During his two decade long career as a television actor, Varun Badola has made a reputation for himself as an actor who excels at playing intense characters

Varun Badola: ‘It’s best to approach your work like just work’

Murtaza Ali Khan

During his two decade long career as a television actor, Varun Badola has made a reputation for himself as an actor who excels at playing intense characters. He is currently in news for his latest show ‘Mere Dad Ki Dulhan’ for Sony TV, wherein he plays a single father who shares a strong bond with his daughter, before things change when he meets a 40-year-old single searching for rented accommodation. The show is produced by DJ’s Creative Unit. It also stars Shweta Tiwari and Anjali Tatrari in pivotal roles.

In this interview with Murtaza Ali Khan, Badola talks about his association with ‘Mere Dad Ki Dulhan’, his chemistry with Shweta Tiwari on the show, the rise of web as an alternative medium of entertainment, and his creative shift as dialog writer for the ALTBalaji series ‘Aparharan’.

Excerpts from the interview:

How did you get associated with Mere Dad Ki Dulhan?

As comical as it may sound, I was going to another office in the same building but on a different floor when I bumped into the show’s producer, Deeya Singh. On seeing me, she suddenly asked me if I was free. When I nodded, she immediately told me that she has a show for me. That’s exactly how it started. Then she called me up after a few days and told me about the concept that she had in mind. I really liked it and so there was no reason for me to say no.

Tell us about your chemistry with Shweta Tiwari

This is a very tricky question. Whenever people talk about chemistry, I really find it difficult to grapple with it. And I probably don’t understand this because as an actor you just go to the sets, do your bit and then you go back home.

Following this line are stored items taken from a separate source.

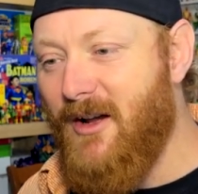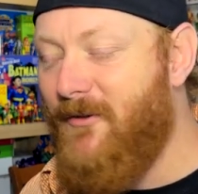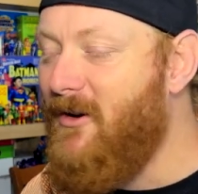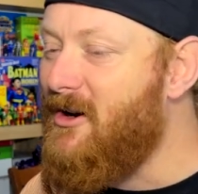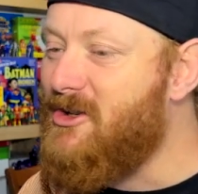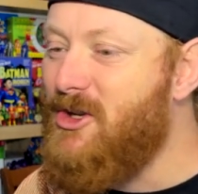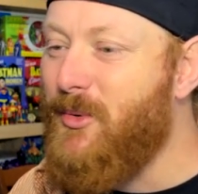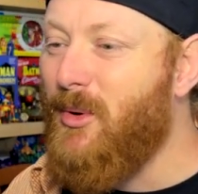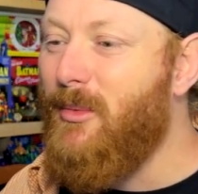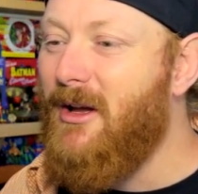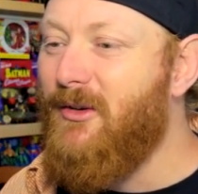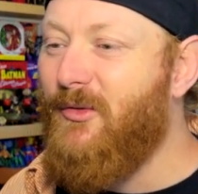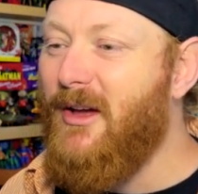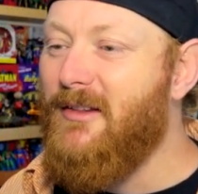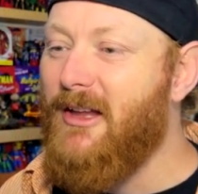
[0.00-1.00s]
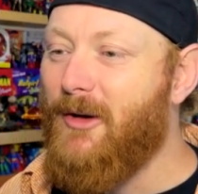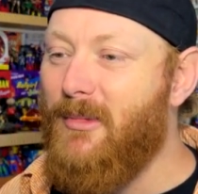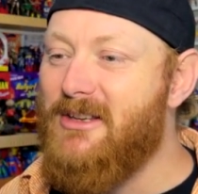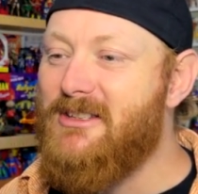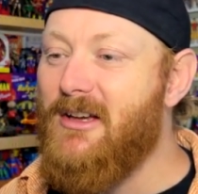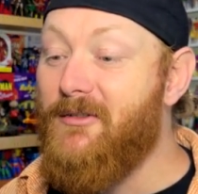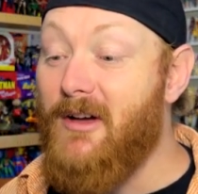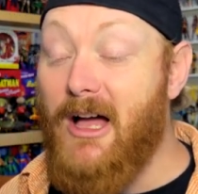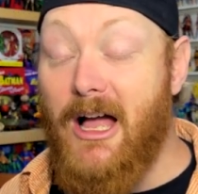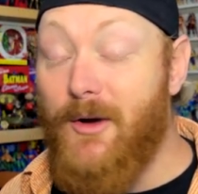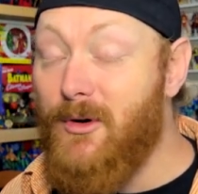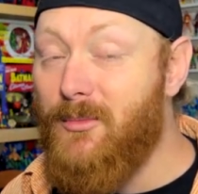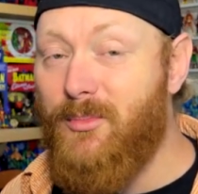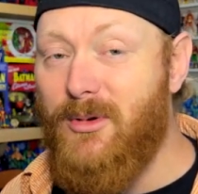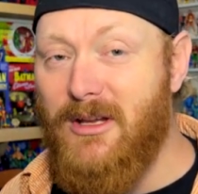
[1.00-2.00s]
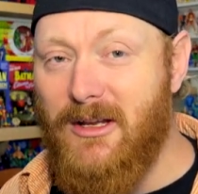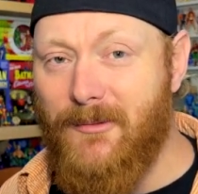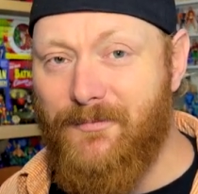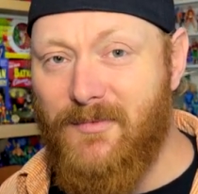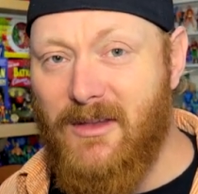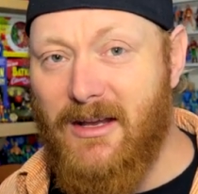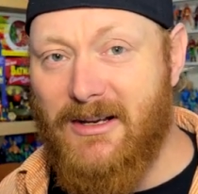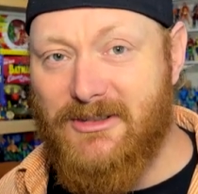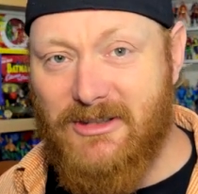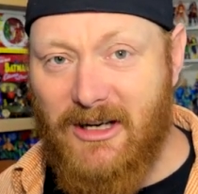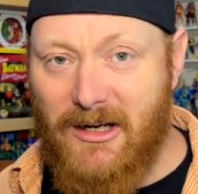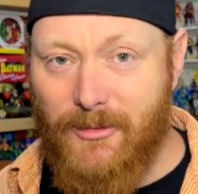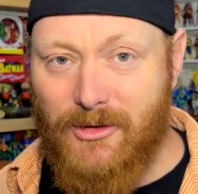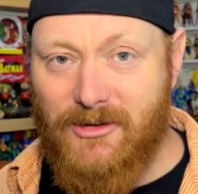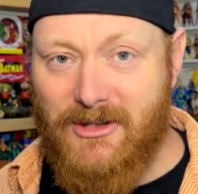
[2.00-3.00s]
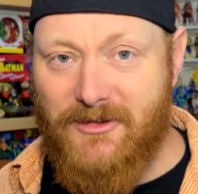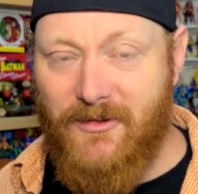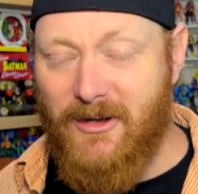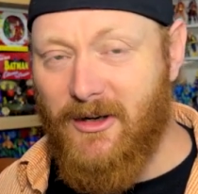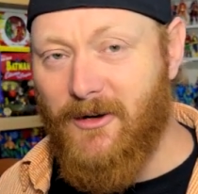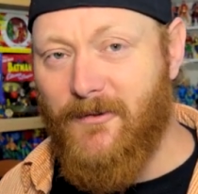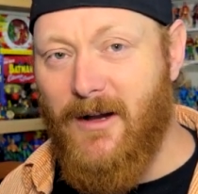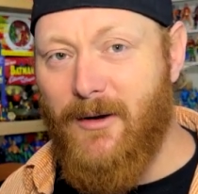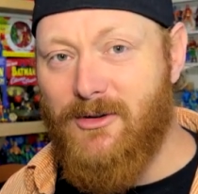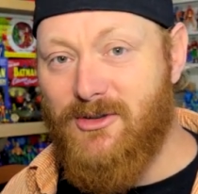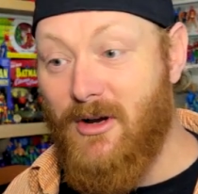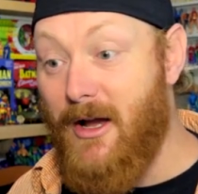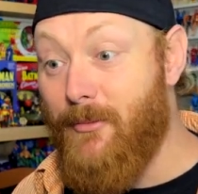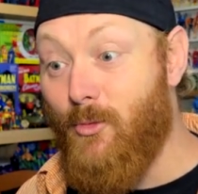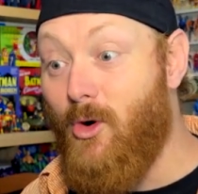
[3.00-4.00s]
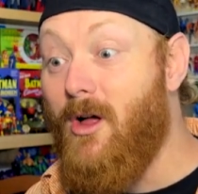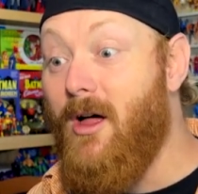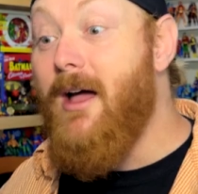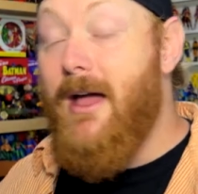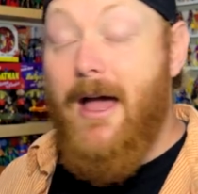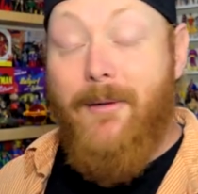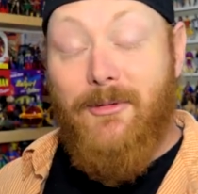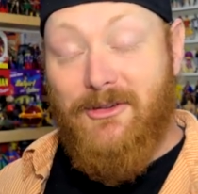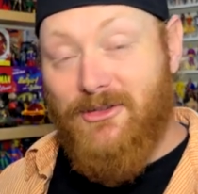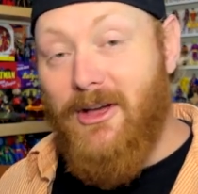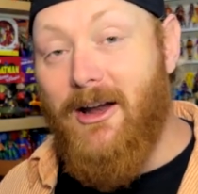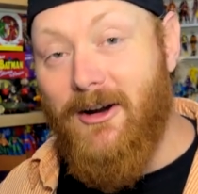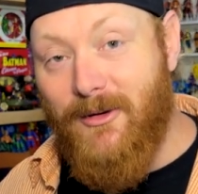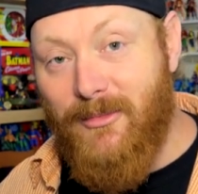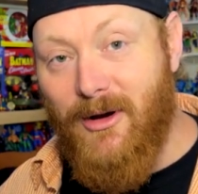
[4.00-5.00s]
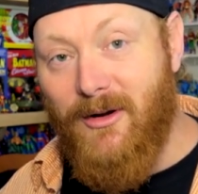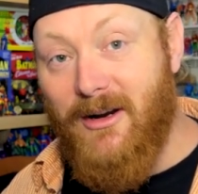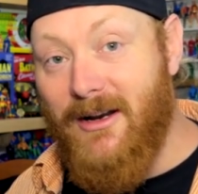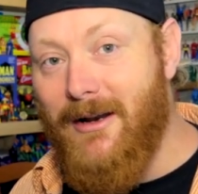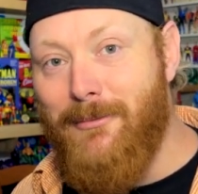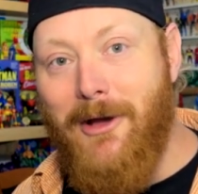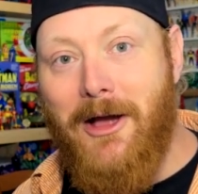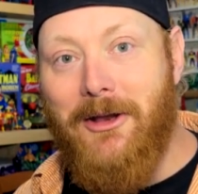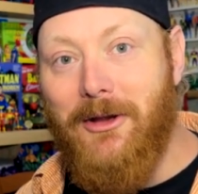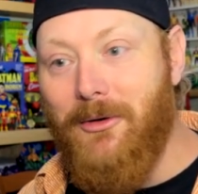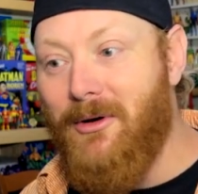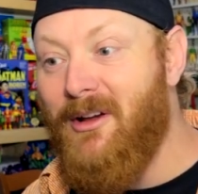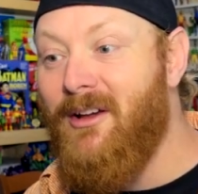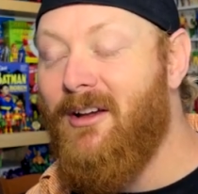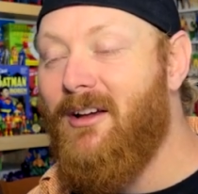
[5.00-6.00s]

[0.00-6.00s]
If you're a Superman fan like myself, I would be excited about this figure if I was you. I'm well, am excited about it, and I'm not you.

Now, if you have great camaraderie then obviously the results are better and that’s just about it. Ultimately, it is that one scene that the two of you are trying to approach in your own different ways and trying to get the best results out of it. Now, I like to improvise a lot and the good thing with Shweta is that she is always open to trying out new things.

You have always preferred to play characters that suit you age. Also, you don’t dye your hair and beard in real life unlike your contemporaries. Why?

Frankly, I am an actor from 9 am to 9 pm. If I am not working, I don’t like bothering myself. There is so much to do in life. I can’t be playing that celebrity card 24/7. It’s not even worth it. I go to Corbett twice a year. I still roam around in the jungles so much where no one really cares who you are. I don’t see the need to carry so much of burden; it’s best to approach your work like just work. And then simply move on. I can’t go to a saloon every 15 days to get my hair dyed. It becomes a problem. Why would anybody want to do that? At least, personally speaking, I would not want to do that. Now, as far as my characters are concerned, I like to decide what’s best for them, whether it’s my look in Astitva or Mere Dad Ki Dulhan.

Tell us about your creative shift as dialog a writer for the ALTBalaji series Aparharan

About 10 years ago I did a show called Aek Chabhi Hai Padoss Mein. It’s one of the best shows that I have done. On my very first day of the shoot the director asked me to change a scene after an assistant suggested it to him. That’s how it started and perhaps Siddharth Sen Gupta somewhere had it in his mind all along then he should use my writing skills in a major way. When he started out with Aparharan he was perhaps not happy with the dialog writer and so he asked me to rewrite the first episode. It got approved. Then I wrote another and that too got approved. Then he asked me to write all the episodes. But ultimately it took us about eight months to finish the script. I must say that it was a really good experience for me.

How do you see the web as an alternative medium of entertainment?

It’s certainly very interesting. But I think that the soda bottle has just been opened. It will take some time to settle down. I think there still is too much of indulgence. I feel a lot of the platforms are still bothered more about catching the eyeballs. Hopefully in times to come once it all settles down we will get to see more content driven things. Right now, the priority is to hardsell our platforms more than the content. I think the emphasis should be on telling a good story. If you want to make it sustainable in the longer run, then it has to be content-driven.

You originally hail from Delhi. How often do you come to Delhi these days? What are your favorite hangout places in Delhi?

I usually don’t step out of my house. So there are times when I come to Delhi but I don’t go out at all.

At best I go to this one very small club in Mayur Vihar. My father was the founder member of that club. Otherwise I am mostly reading books or visiting some of my friends in Delhi. Frankly, I don’t even remember the last time I visited a restaurant in Delhi.